Thursday, February 25, 2010

But What For?

It's a common abuse of grammar, but one that is so well steeped in my speech that trying to overturn it is like trying to call a bubbler a drinking fountain. I was first informed of my dangling "for's and with's" (I'm going to lunch, want to come with?") at the end of my sentences not by a teacher or a professor but by a college roommate. She thought maybe it was a Midwestern thing, like the bubbler, but I think it is far more common. A far more embarrassing but also helpful grammar lesson came from a woman in North Carolina who was seated next to me at a local Council of Churches meeting. "I'm telling you this not because it bothers me so much, but because you are young and will have many chances to speak. When you refer to someone using a pronoun as the subject, use 'he' or 'she', not 'him' or 'her'". I sat through the second part of the meeting working it through in my head -- did I really say, "Her and her cousin went to..."? All this is to say that I am not surprised to hear dangling "for's" from the boys (are they really that bad?) but I am happy that, so far, they always ask, "I want you to come with me!".

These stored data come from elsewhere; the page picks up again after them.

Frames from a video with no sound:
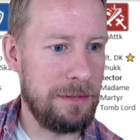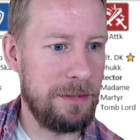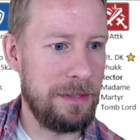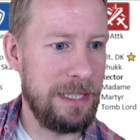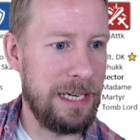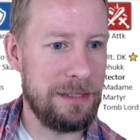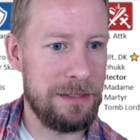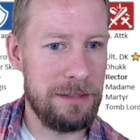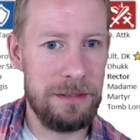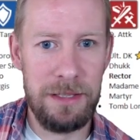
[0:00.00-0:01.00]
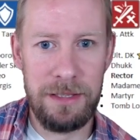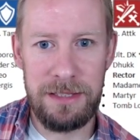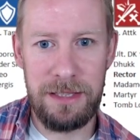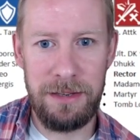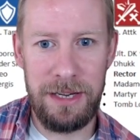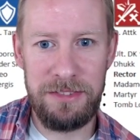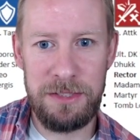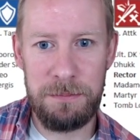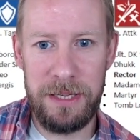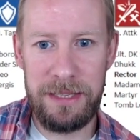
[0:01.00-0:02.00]
Yes, so I've
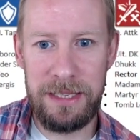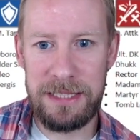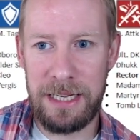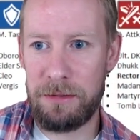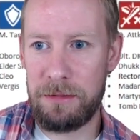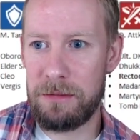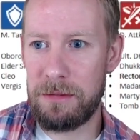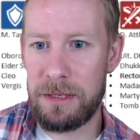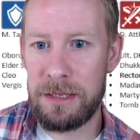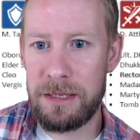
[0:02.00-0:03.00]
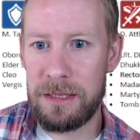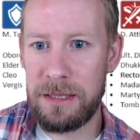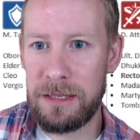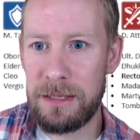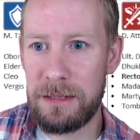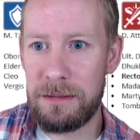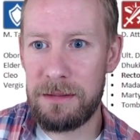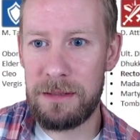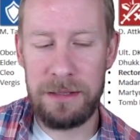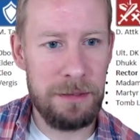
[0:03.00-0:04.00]
split these out, and
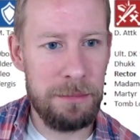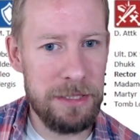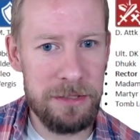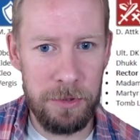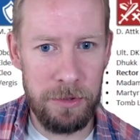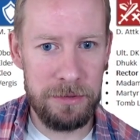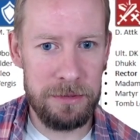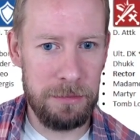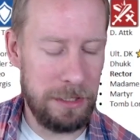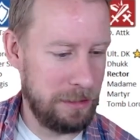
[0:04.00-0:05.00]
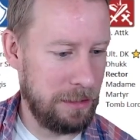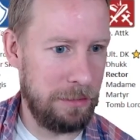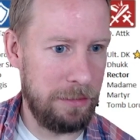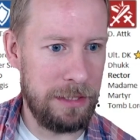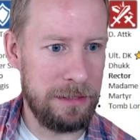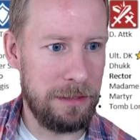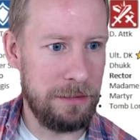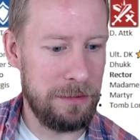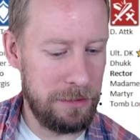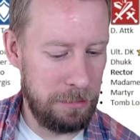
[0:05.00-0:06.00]
they're a bit small, so what I'll do is I'll
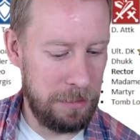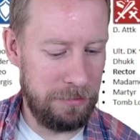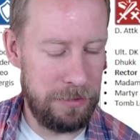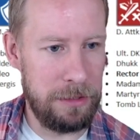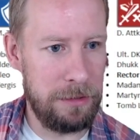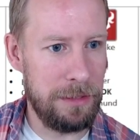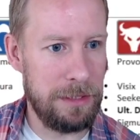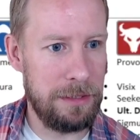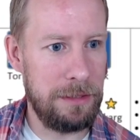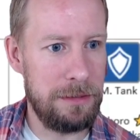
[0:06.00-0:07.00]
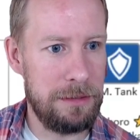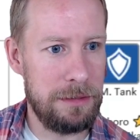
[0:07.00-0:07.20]
zoom in for you guys.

But the "what for" questions are hard, no matter what grammar is used. When my youngest cousin was the boys' age, she would follow up everything said by an adult with, "but what kind of car/person/etc?" A conversation would take twice as long, or more, because each statement needed more explanation than the statement itself. An answer was never complete. As she is now nearly a teenager, I hope she keeps asking those questions.

Dietrich's questions are often about the existence of things. "But why do we have the Olympics? Why are there trees?" Elliott's are about purpose. "But what are trees for? What are these stickers all over our library books for?" My answers are usually woefully inadequate by their standards. They ask again, I repeat myself, we both lose patience. Sometimes they are quiet after my answer and I think I really nailed it that time only to be asked a follow up that shows how off the track I have led them with my answer. But I love to hear them ask and to see where they press on my assumptions. Even the question about the Olympics -- I first said something about competition between countries. Competition he gets -- oh, does he ever -- but what does a country mean to him? So then I said something about how people happen to be arranged, how they live near each other, and practice their sports together. And it is fun to compete with each other without violence. It's an alternative to war that we can dream will one day be true, I thought, but did not add.